The present invention is a novel, single variable region domain antibody fragment (V _H ) provided as a dense sequence on the surface of a lipid micelle optimized for delivery to a characteristic receptor on a target cell Is to provide. This may block the interaction of an infectious exogenous virulence factor with its cognate receptor on the target cell, or block the interaction of a hormone or growth factor or cytokine with the receptor, Alternatively, the interaction between one somatic cell and another somatic cell can be sterically inhibited. The SVD species is preferably derived from an affinity matured human _VH phage library or derived from an immunorama-derived high affinity heavy chain antibody.

  The SVD used in the present invention has many advantages over intact antibodies and even over Fab and scFv fragments:

1) They can be economically expressed at high concentrations (eg g / L by fermentation with Pichia yeast).

2) Micelles are more stable than liposomes because there are no complex bilayer lipid structures to maintain.

3) Compared to the effectiveness of monomeric soluble antibodies, dense antibody sequences on the micelle surface have a very high affinity resulting from multiple bonds linking each micelle to its target cell. This is the so-called “bonus effect of multivalency” (Roitt, Essential Immunology, 10th edn., 2001, p. 90). Note that this feature arises from the use of lipid-based carriers, particularly micelles, as the carrier. Therefore, although it can be applied to immunoglobulin fragments other than SVD, SVD is particularly preferable. In addition, the lateral mobility of immunoglobulins, particularly SVD, in lipid membranes also provides the flexibility to align them in a two-dimensional space so that their target molecules are on the cell surface. Is done.

4) As a result of this much greater effectiveness of immunomicelle-type presentation of antibodies compared to soluble monomers, very significant savings in providing therapy are possible. Typically, the amount of antibody required in micellar form is on the order of 1/100 or less of that required when soluble form is used.

5) Compared to using whole antibody molecules or Fab fragments, SVD fragments are more easily expressed at high concentrations, lipid-based carriers, especially immune micelles containing them, are robust and they aggregate It has a long shelf life because it is resistant to proteolysis and denaturation, so that immune micelles are essentially unaffected by temperature and therefore do not require refrigeration. Their ability to withstand low pH makes them resistant to degradation in the stomach, which encourages oral administration.

6) Furthermore, because of its small size, the size of immune micelles is smaller than that with whole immunoglobulins or Fab fragments, which is a clear advantage for tumor access. The small size also allows more fragments to be packed on each individual micelle surface. Another advantage for tumor imaging due to its small size is that it is quickly cleared from the body.

7) Since each SVD fragment contains a single variable domain, it can create a immunomicelles having V _H and V different specificities pairing or the _L fragment, two V _H which specificities are different As a result, dual targeting micelles are provided for specifically treating tumors that can bind two completely different targets, and even two different epitopes, which is possible with conventional immunoglobulins. In addition, it was more difficult to realize with recombinant antibody fragments such as Fab and scFv.

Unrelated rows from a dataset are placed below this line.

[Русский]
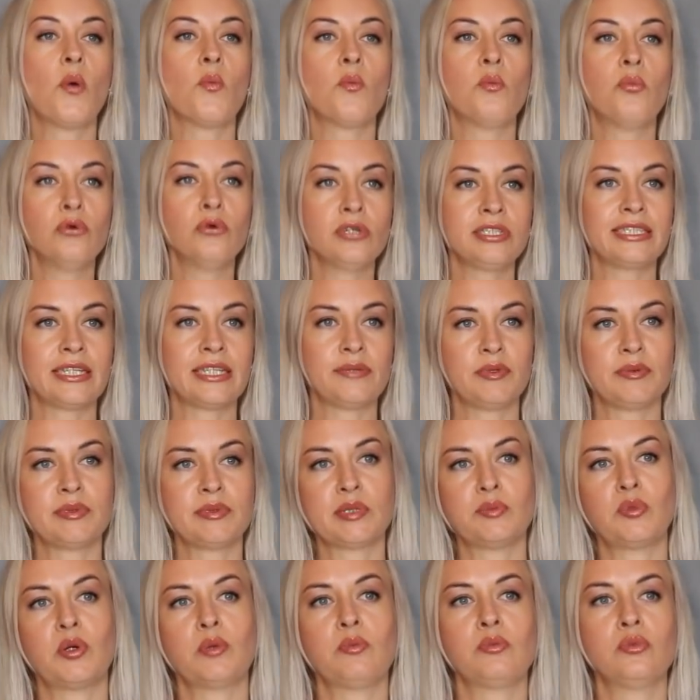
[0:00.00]
Будь самим
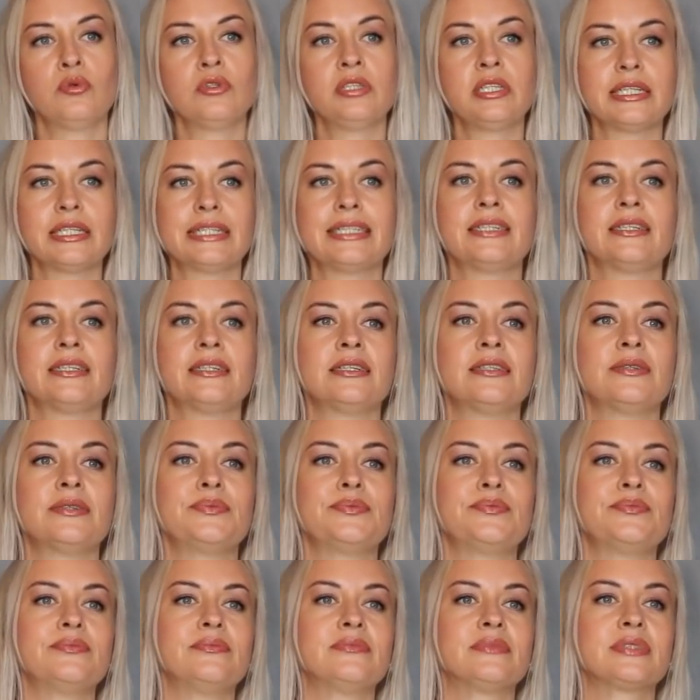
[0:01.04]
собой, будь,
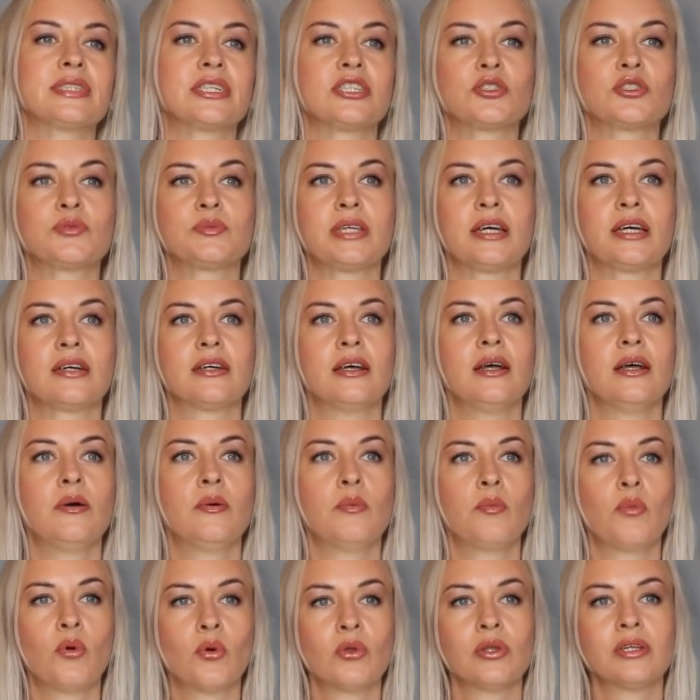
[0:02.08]
эм, скажем так,
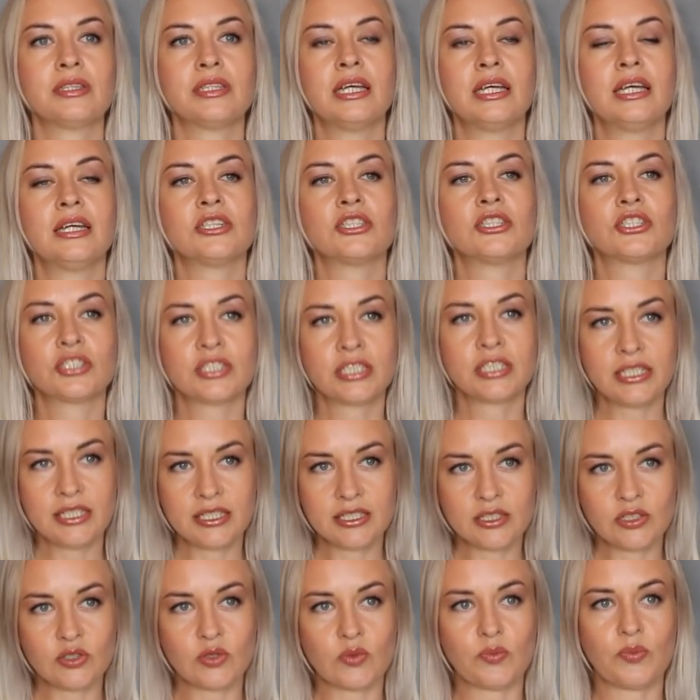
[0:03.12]
полон
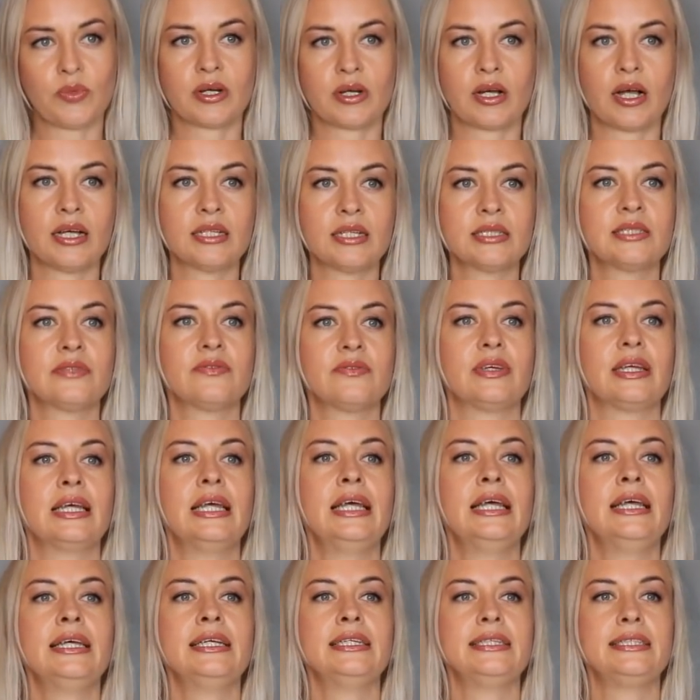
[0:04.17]
жизнью, показывай
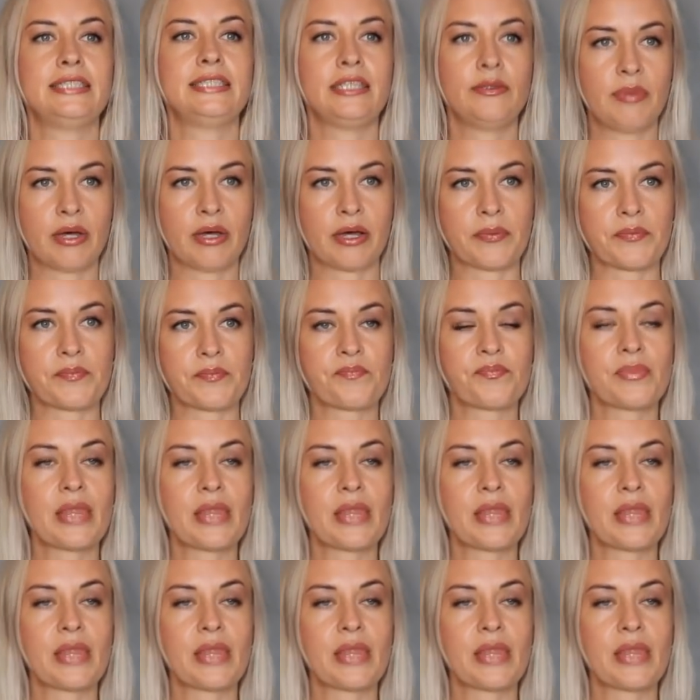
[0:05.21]
себя.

  The micelles of the present invention can be used to provide a therapeutic effect without any additional pharmaceutical agent. However, in some embodiments, the hydrophobic core of the micelles of the present invention serves as a cargo space for delivering one or more therapeutic agents, such as poorly water soluble agents (eg, taxol). It can additionally be used. Encapsulation with micelles increases the bioavailability of poorly soluble drugs, protects them from destruction in the living environment, and effectively improves their pharmacokinetics and biodistribution. That is, the present invention also includes a micelle containing a lipid derivatized with polyethylene glycol and containing a lipophilic or amphiphilic substance, such as a poorly soluble drug (eg, taxol), having a characteristic surface marker. It provides for internalization in target cells.

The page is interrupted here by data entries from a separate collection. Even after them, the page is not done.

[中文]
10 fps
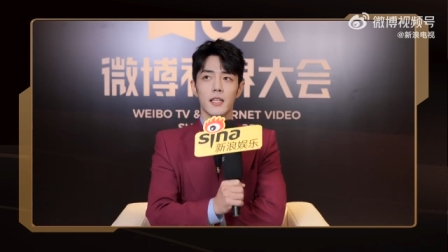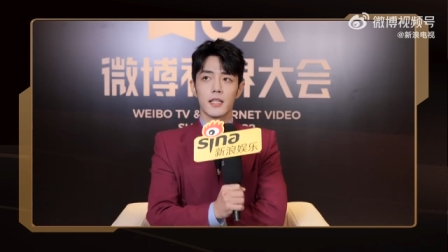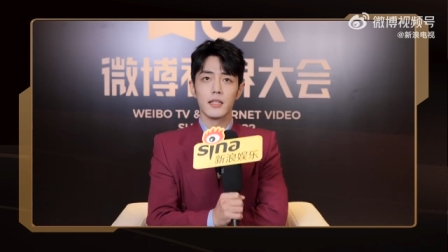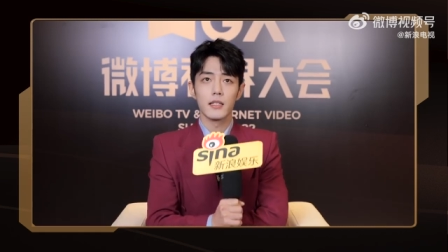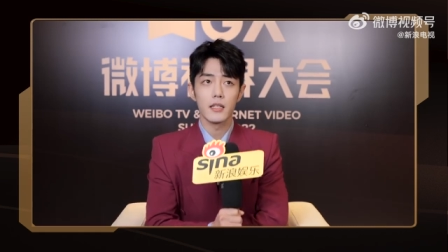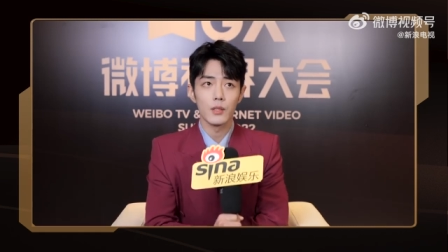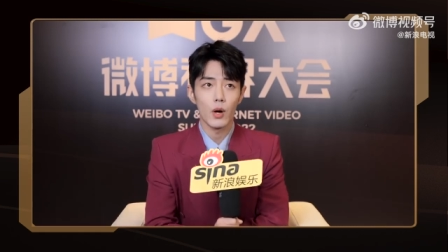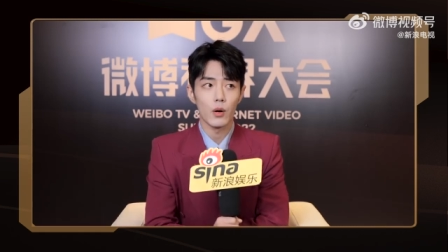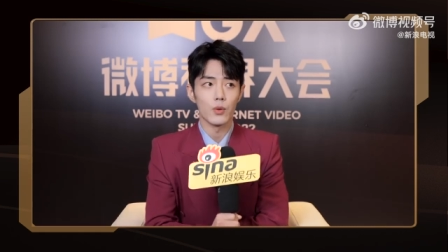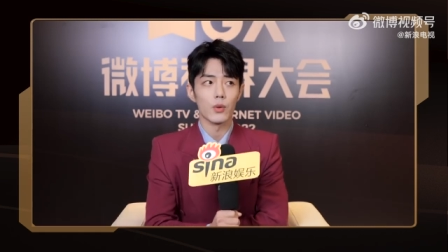新的计
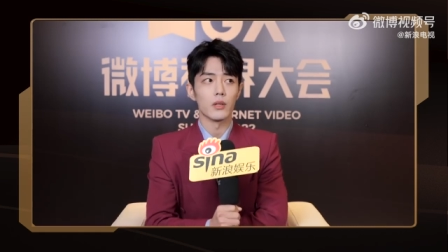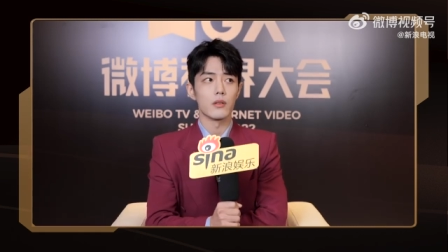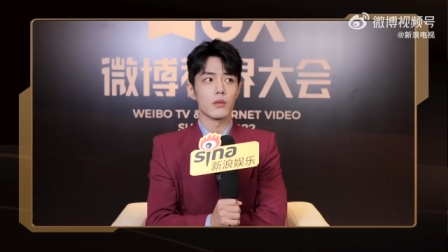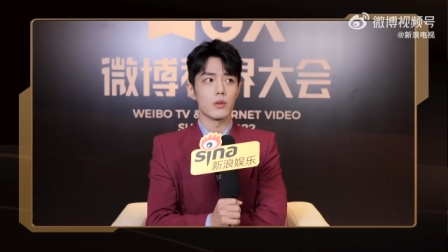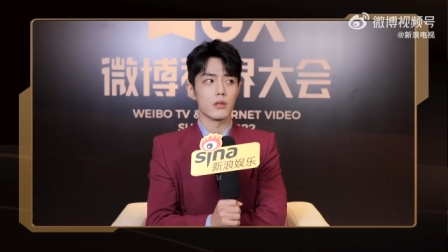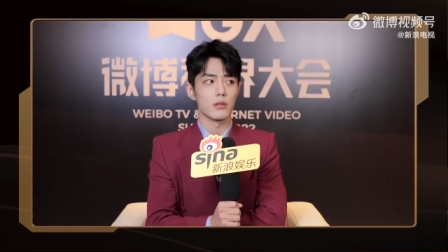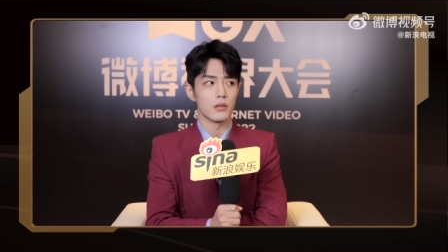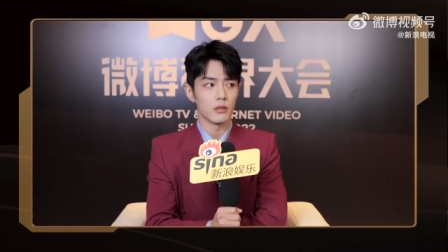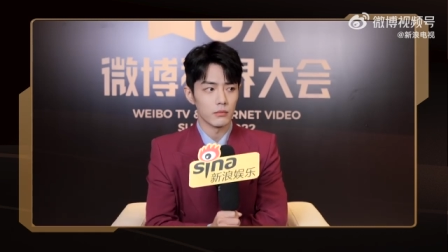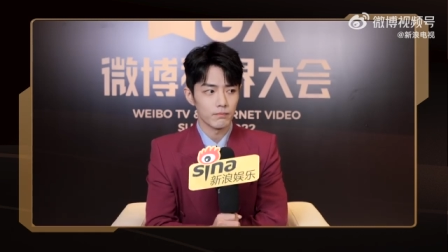划，我觉得就
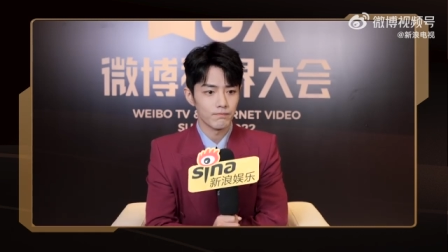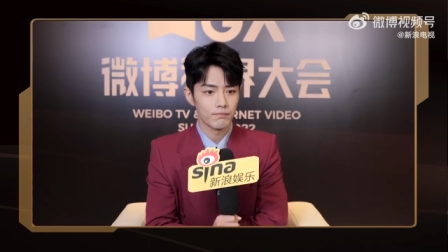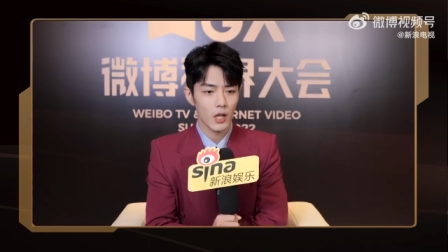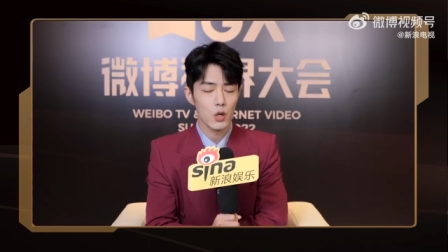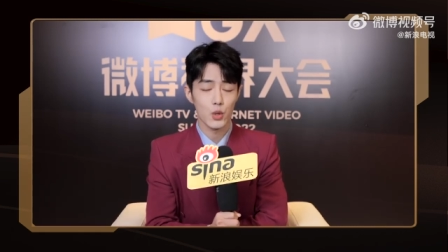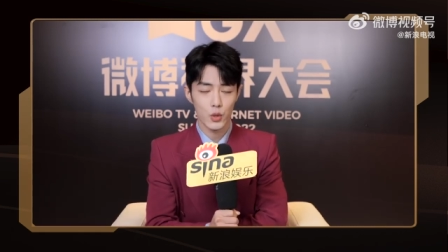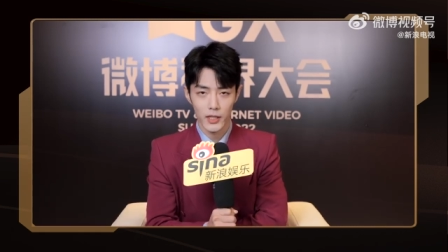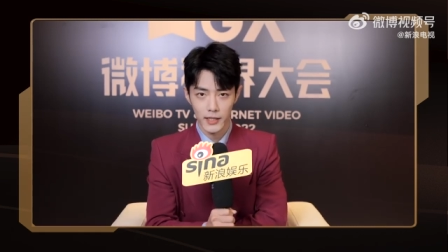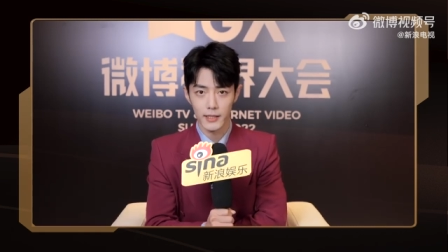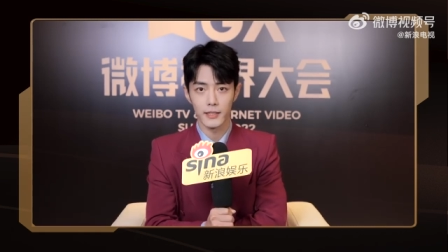是顺顺
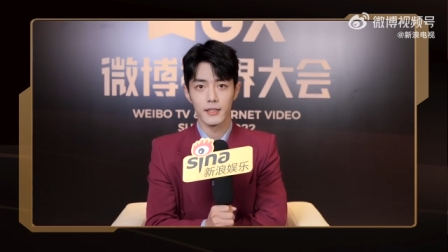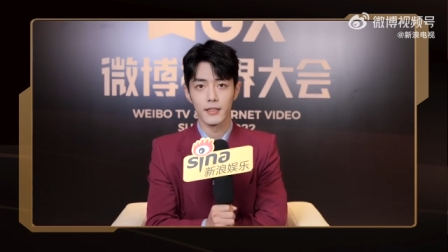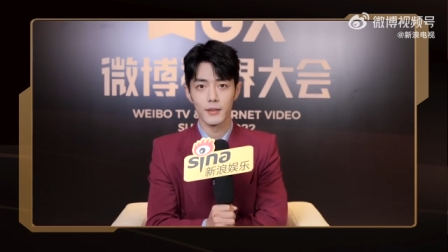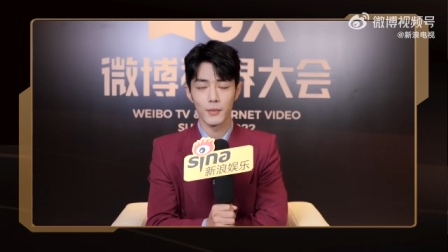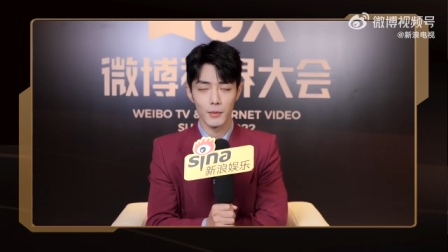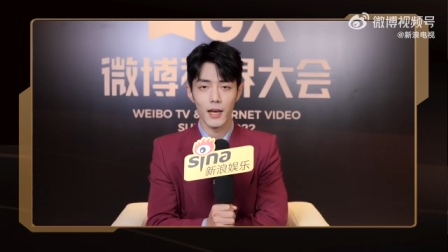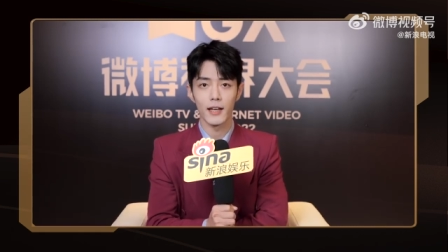利利、平平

  In another embodiment, the present invention also provides the use of delivering small liposomes inside cells to block certain events, especially for incorporating hydrophilic substances, including pharmaceutical agents such as siRNA. Several references describe the use of immunoliposomes to optimize internalization into target cells (eg, AU2003241028, US Patent Application Publication No. 2001/016196, International Publication No. 00). / 50008 pamphlet, European Patent Application Publication No. 13526262, International Publication No. WO 97/38731 pamphlet, US Pat. No. 6,214,388, International Publication No. WO 96/14864, US Pat. No. 5,786,214, IN182550, WO 91/03258 pamphlet, US Pat. No. 4,957,735). US Pat. No. 6,214,388 [1996] describes immunoliposomes with Fab ′ fragments of monoclonal antibodies that target characteristic cell surface markers. Liposomes with intact monoclonal antibodies (Boot EP et al. Arthritis Res. Ther., 2005, 7 (3), R604-15) target CD134 to deliver specific drug delivery to activated T helper cells. can do.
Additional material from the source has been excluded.